Update `SlotHashesSysvar` API for more flexibility #1948

buffalojoec · 2024-07-01T19:54:28Z

Problem

The new SlotHashesSysvar API - used to query slot hashes using the new sol_get_sysvar
syscall - works well, but there are a few limitations that can arise when testing on-chain
programs.

For starters, the creation of a Vec<PodSlotHash> in the API's internals doesn't play well
with the bump allocator. On-chain programs who wish to run multiple queries will easily
max out their heap size, since the vector won't deallocate. They'd benefit from being able
to access this created vector directly.

Secondly, when the slot hashes sysvar is smaller than its typical fixed-size - such as in
program-test scenarios - the new API won't work properly, since it expects the full
size.

And lastly, the previous implementation was initializing the Vec<PodSlotHash> with
PodSlotHash::default(), which yields a slot 0 for each entry,. This means that no matter
what was in the slot hashes sysvar data, a query for slot 0 would succeed and yield you
the entry from the middle of the vector.

Summary of Changes

First make get_pod_slot_hashes public, returning direct access to the vector.

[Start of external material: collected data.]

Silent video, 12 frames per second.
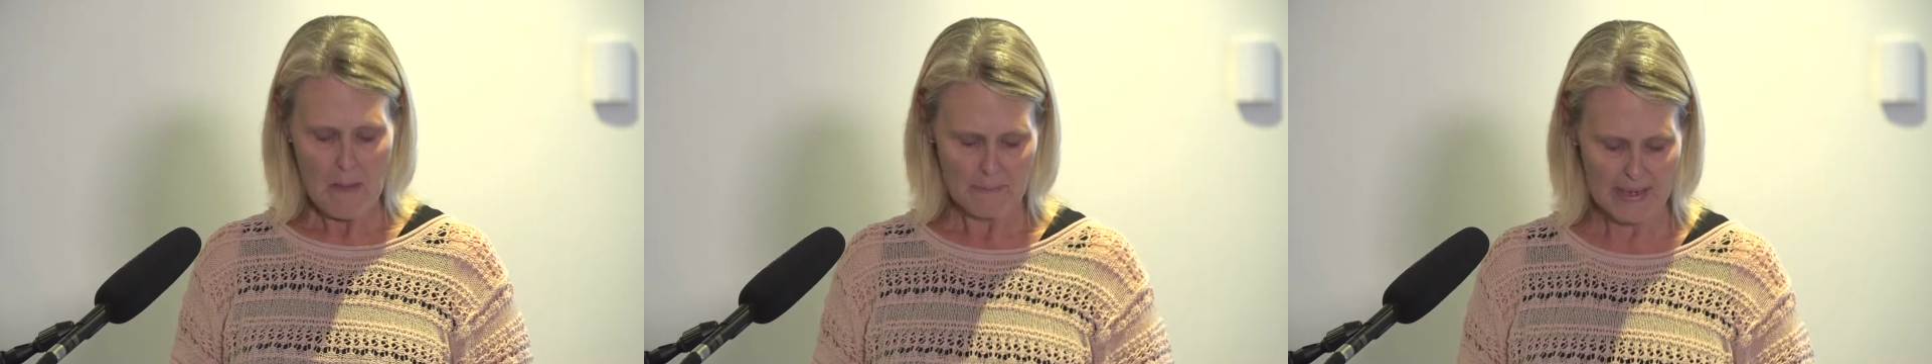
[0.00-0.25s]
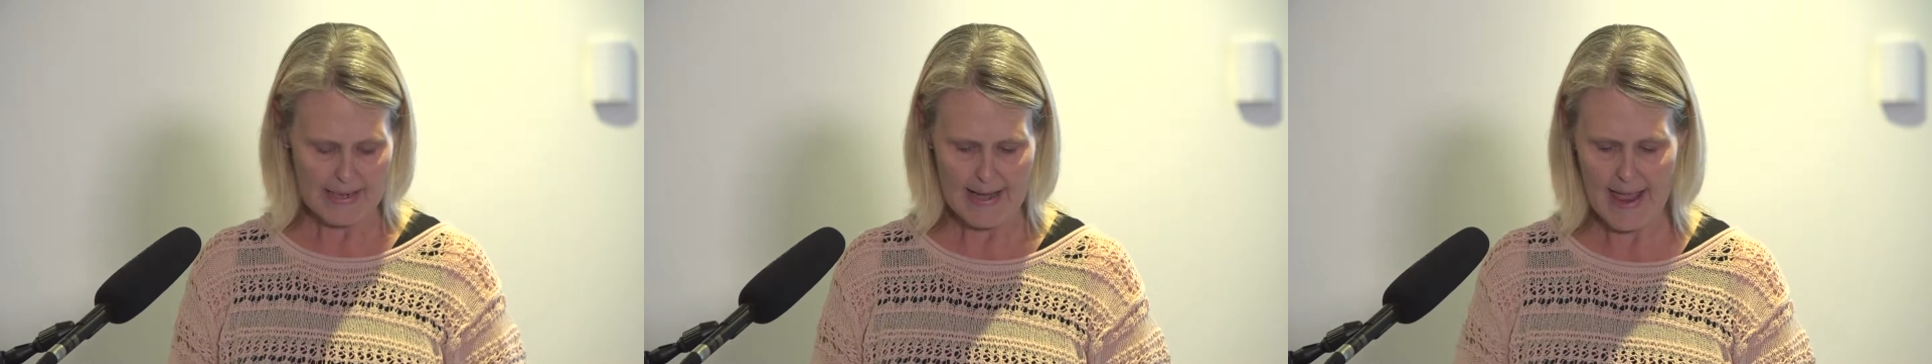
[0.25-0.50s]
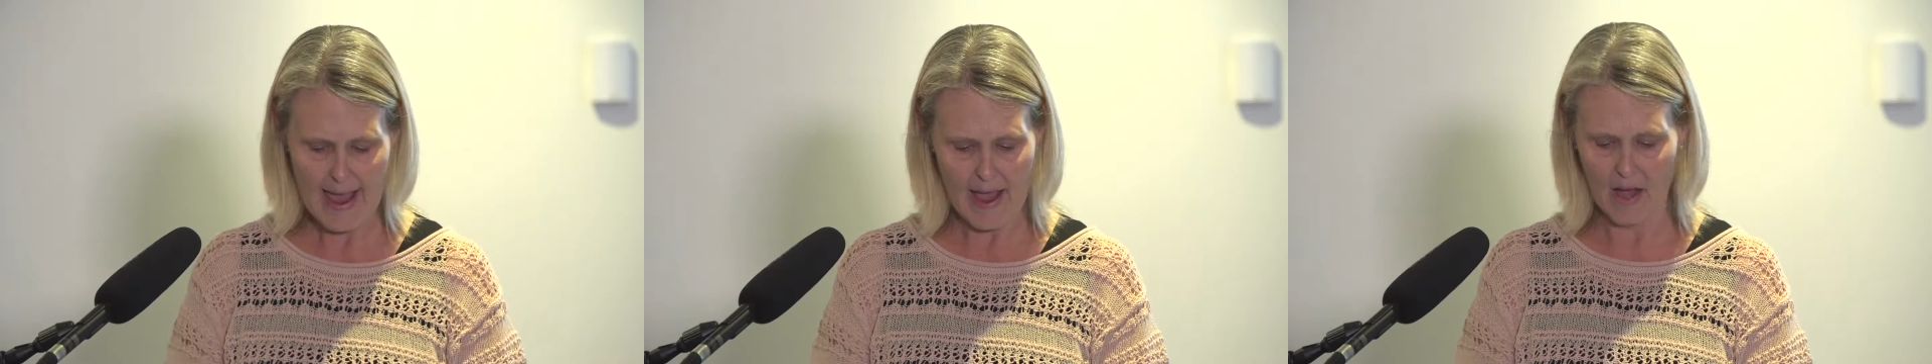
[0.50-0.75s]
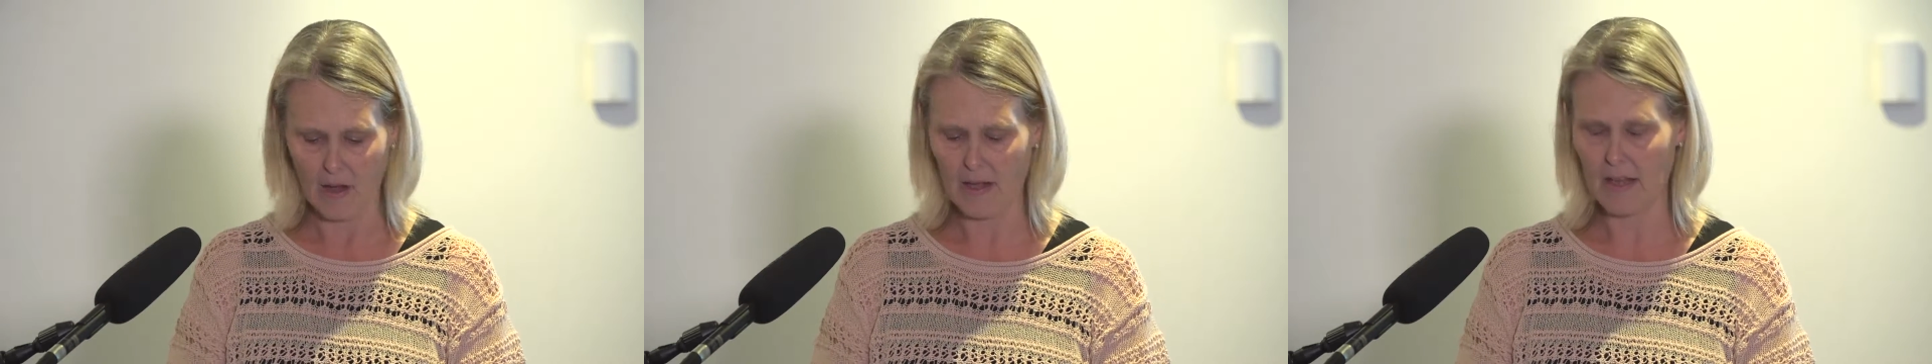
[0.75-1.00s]
But
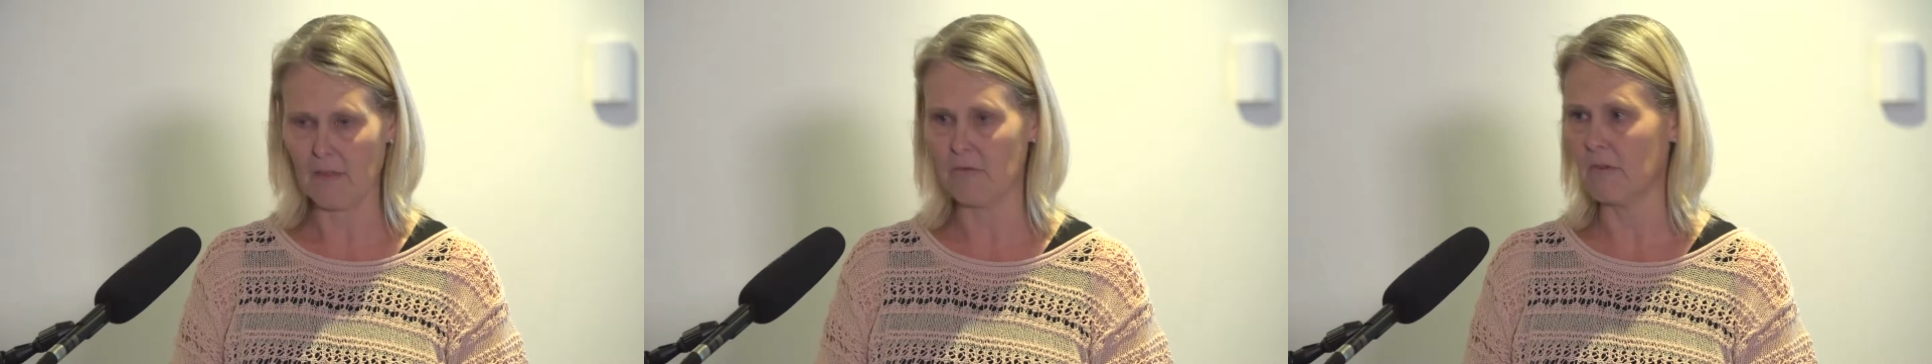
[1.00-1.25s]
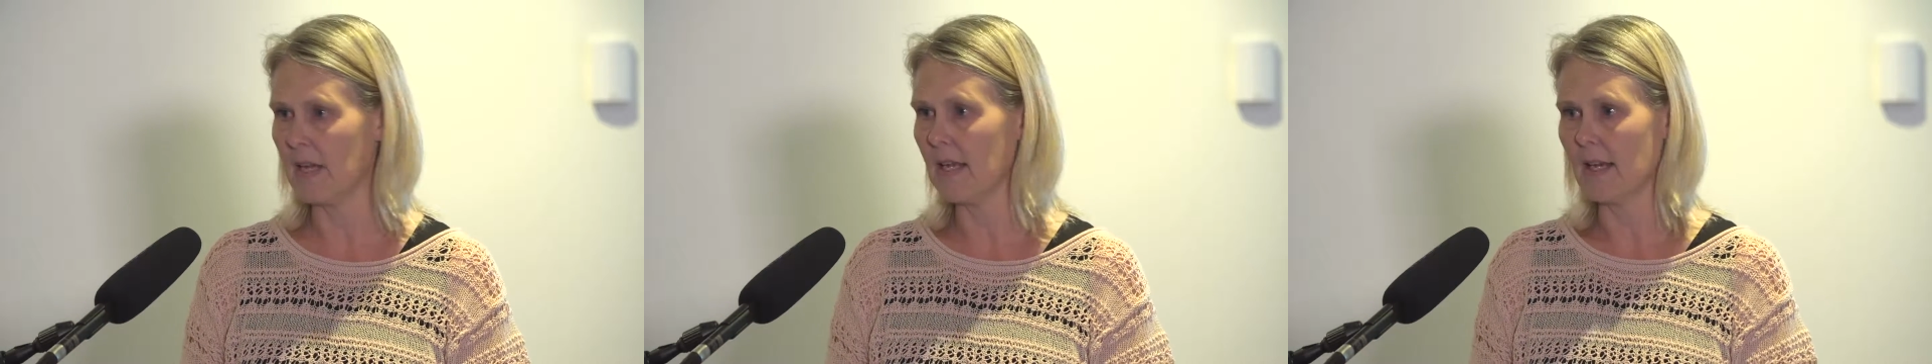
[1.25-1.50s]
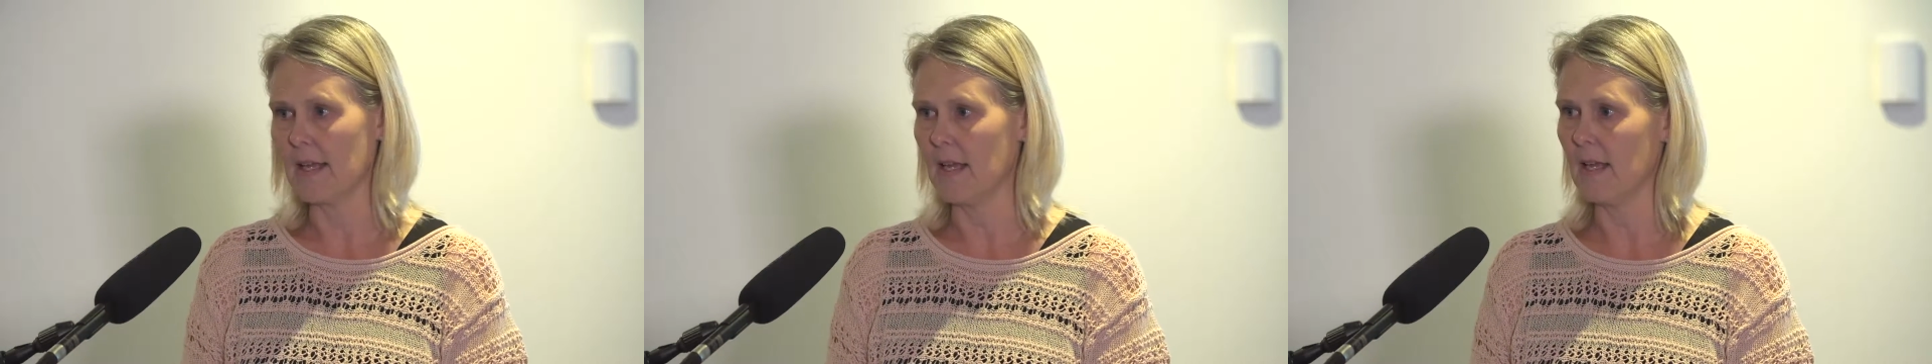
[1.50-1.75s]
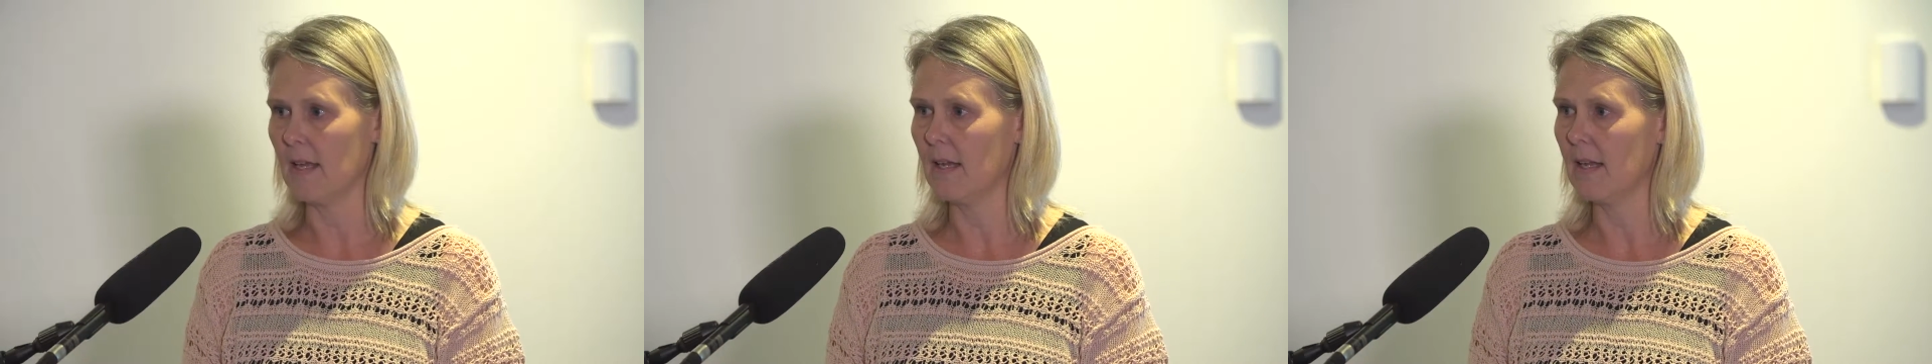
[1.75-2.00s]
now,
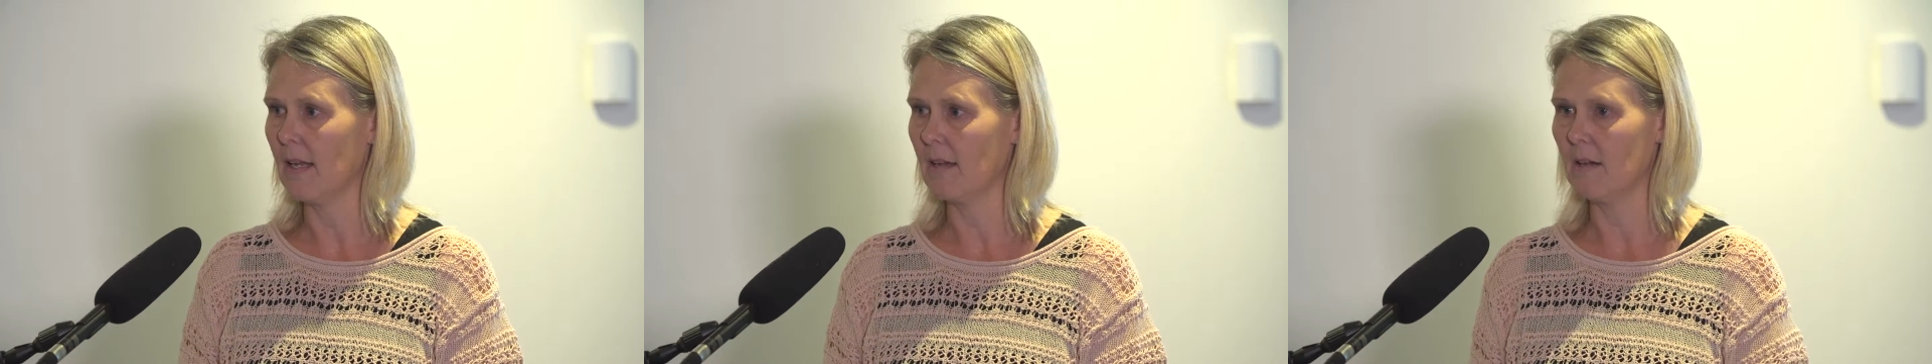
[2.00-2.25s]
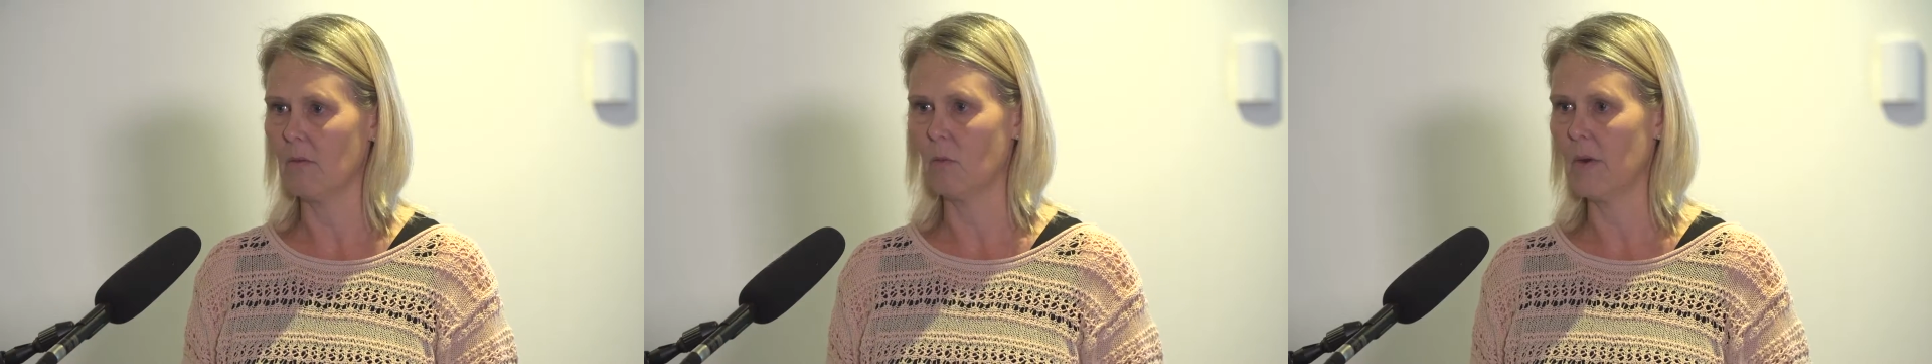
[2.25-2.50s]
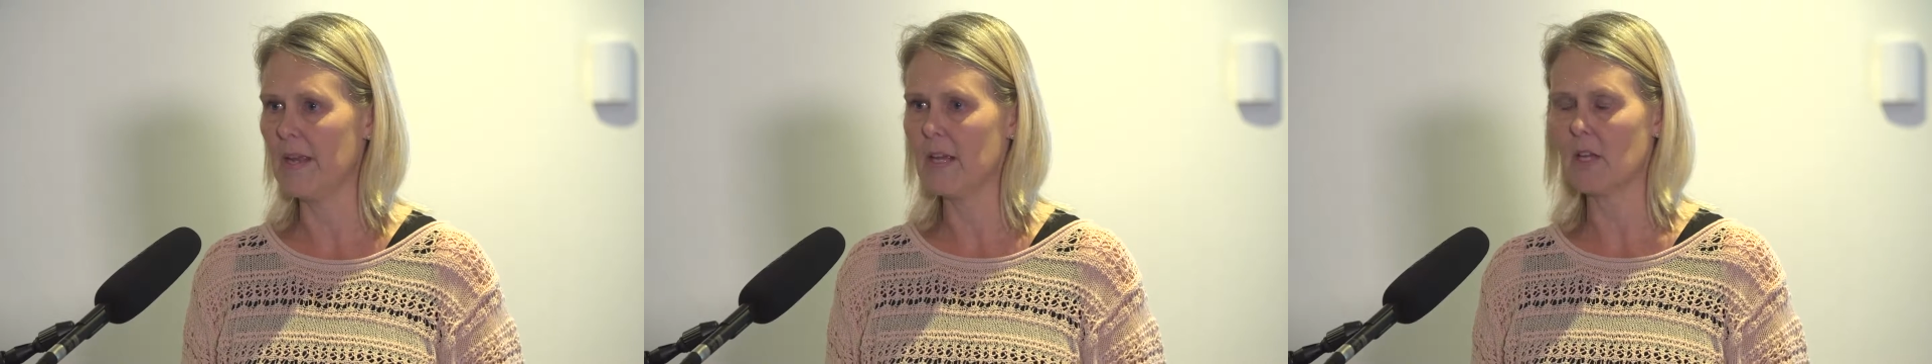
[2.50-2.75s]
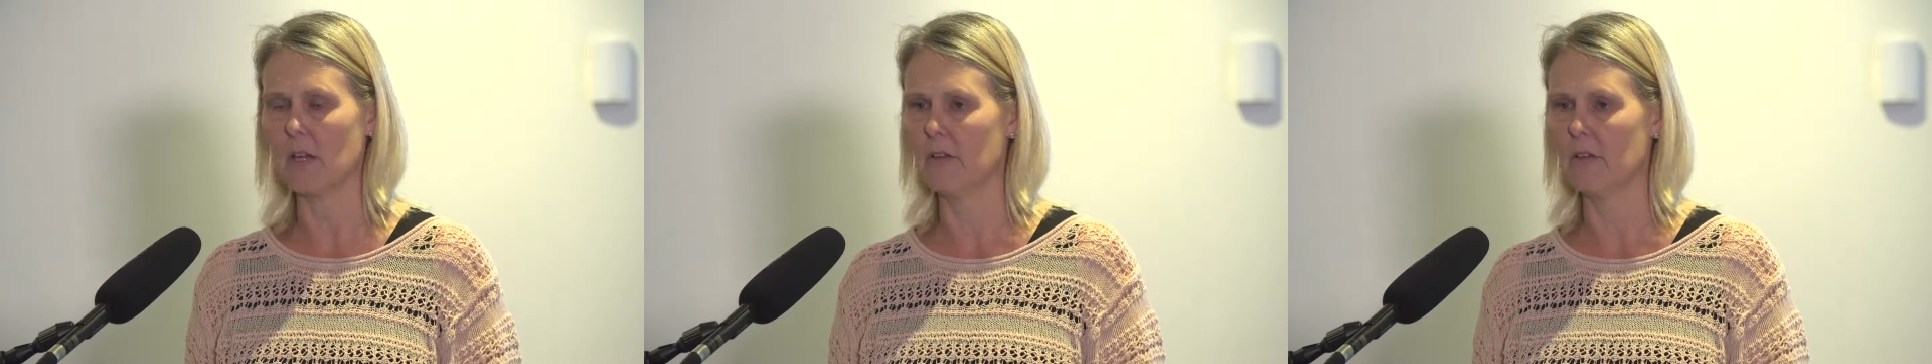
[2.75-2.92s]
really, we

Then, redesign the get_pod_slot_hashes method to first query the existing length of
the sysvar data, before making another call to get_sysvar to initiate a properly-sized
Vec<PodSlotHash>.

Finally, add some more test coverage.

joncinque

The guts look good! Let's aim to reduce this to one syscall always to improve CU usage in the general case

sdk/program/src/sysvar/slot_hashes.rs

joncinque · 2024-07-24T17:35:29Z

sdk/program/src/sysvar/slot_hashes.rs

+        // Finally, convert to a vector of `PodSlotHash`.
+        data.get(start..end)
+            .and_then(|data| bytemuck::try_cast_slice(data).ok())
+            .map(|pod_hashes| pod_hashes.to_vec())


I might be missing something, but I believe to_vec() will redo the huge allocation -- we should instead find a way to reuse the existing buffer that was already fetched to avoid blowing up the heap.

I initially thought that SlotHashesSysvar would hold onto the underlying Vec<u8> and that it would also expose a way to get the underlying PodSlotHash slice using something like as_slice(), which would do the bytemuck cast.

Otherwise, we'll need to do some unsafe stuff here to lop off the first 8 bytes and return the rest as Vec<PodSlotHash> without doing another allocation. Although, looking at the Vec interface, I think it'll be pretty gross do that unfortunately.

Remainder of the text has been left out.